Ex-aerospace engineer Alan Rogers, 46, took his partner for "lengthy dinners" around East Anglia to impress her, totting up bills of £2,325.66.
Judge Emma Peters said: "While others were eating out to help out, you were eating out to help yourself."
Rogers, of Hadleigh, Suffolk, was jailed for eight months.
Prosecutor Richard Potts told Ipswich Crown Court that Rogers, who admitted fraud by false representation, would "proffer payment cards which were not going to be honoured, or honoured only in part".
The court heard the offences occurred at 18 businesses between January and October 2020, with four dating back to before the first national lockdown, which began in March.
'Steak and good wine'
Making reference to the government's Eat Out To Help Out scheme, Judge Peters said: "These businesses were desperate, their very survival was on the line and you took advantage."

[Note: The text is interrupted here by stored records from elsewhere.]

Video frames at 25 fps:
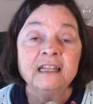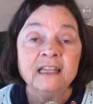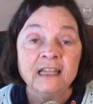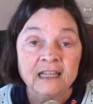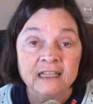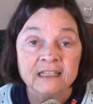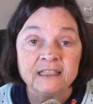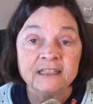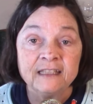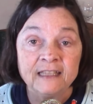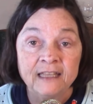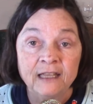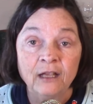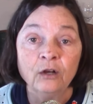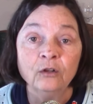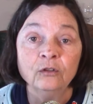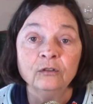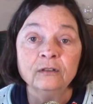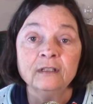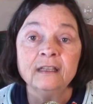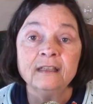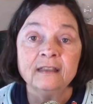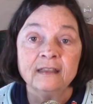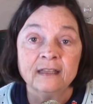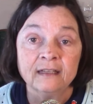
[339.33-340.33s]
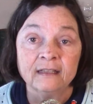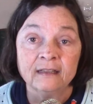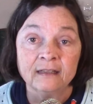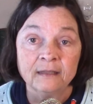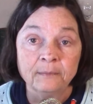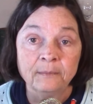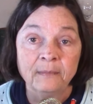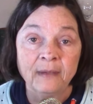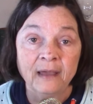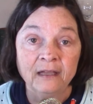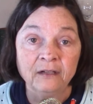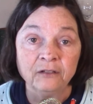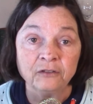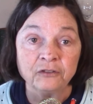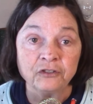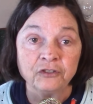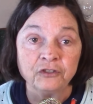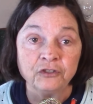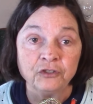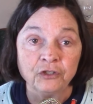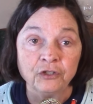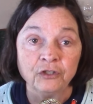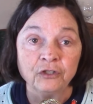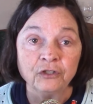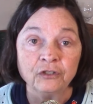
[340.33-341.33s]
as the only thing that matters
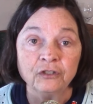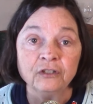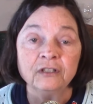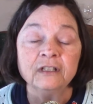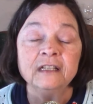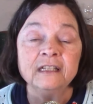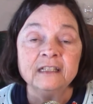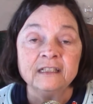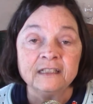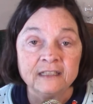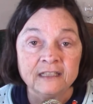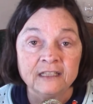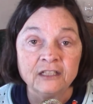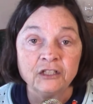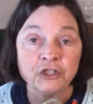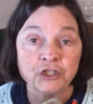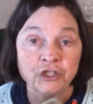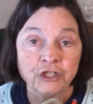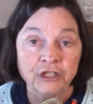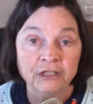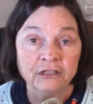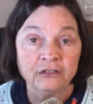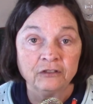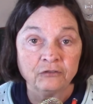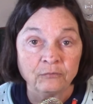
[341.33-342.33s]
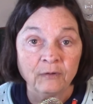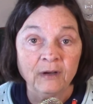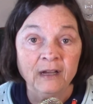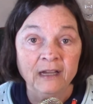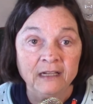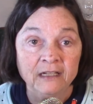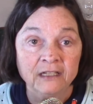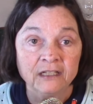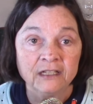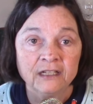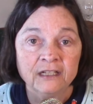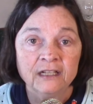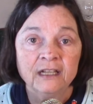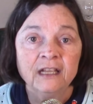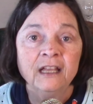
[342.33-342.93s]
to her is that she is right,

She said he went to "high-end establishments" and was "in some cases ordering the most expensive steak and good wine".
Mr Potts said the largest individual loss was £824.95, when Rogers ate at Sugar Beat bed and breakfast in Swainsthorpe in Norfolk.
Rogers admitted at an earlier hearing to three counts of fraud by false representation and asked for 15 other matters to be taken into consideration.
Mr Potts said it was not suggested that the defendant's partner was responsible for offending "but was present at a number of incidents".
Nicola May, mitigating, said: "There was an element of trying to impress his partner... an element of escapism."
She said there had been a decline in his mental health at the time and that Rogers apologised for the harm he had caused.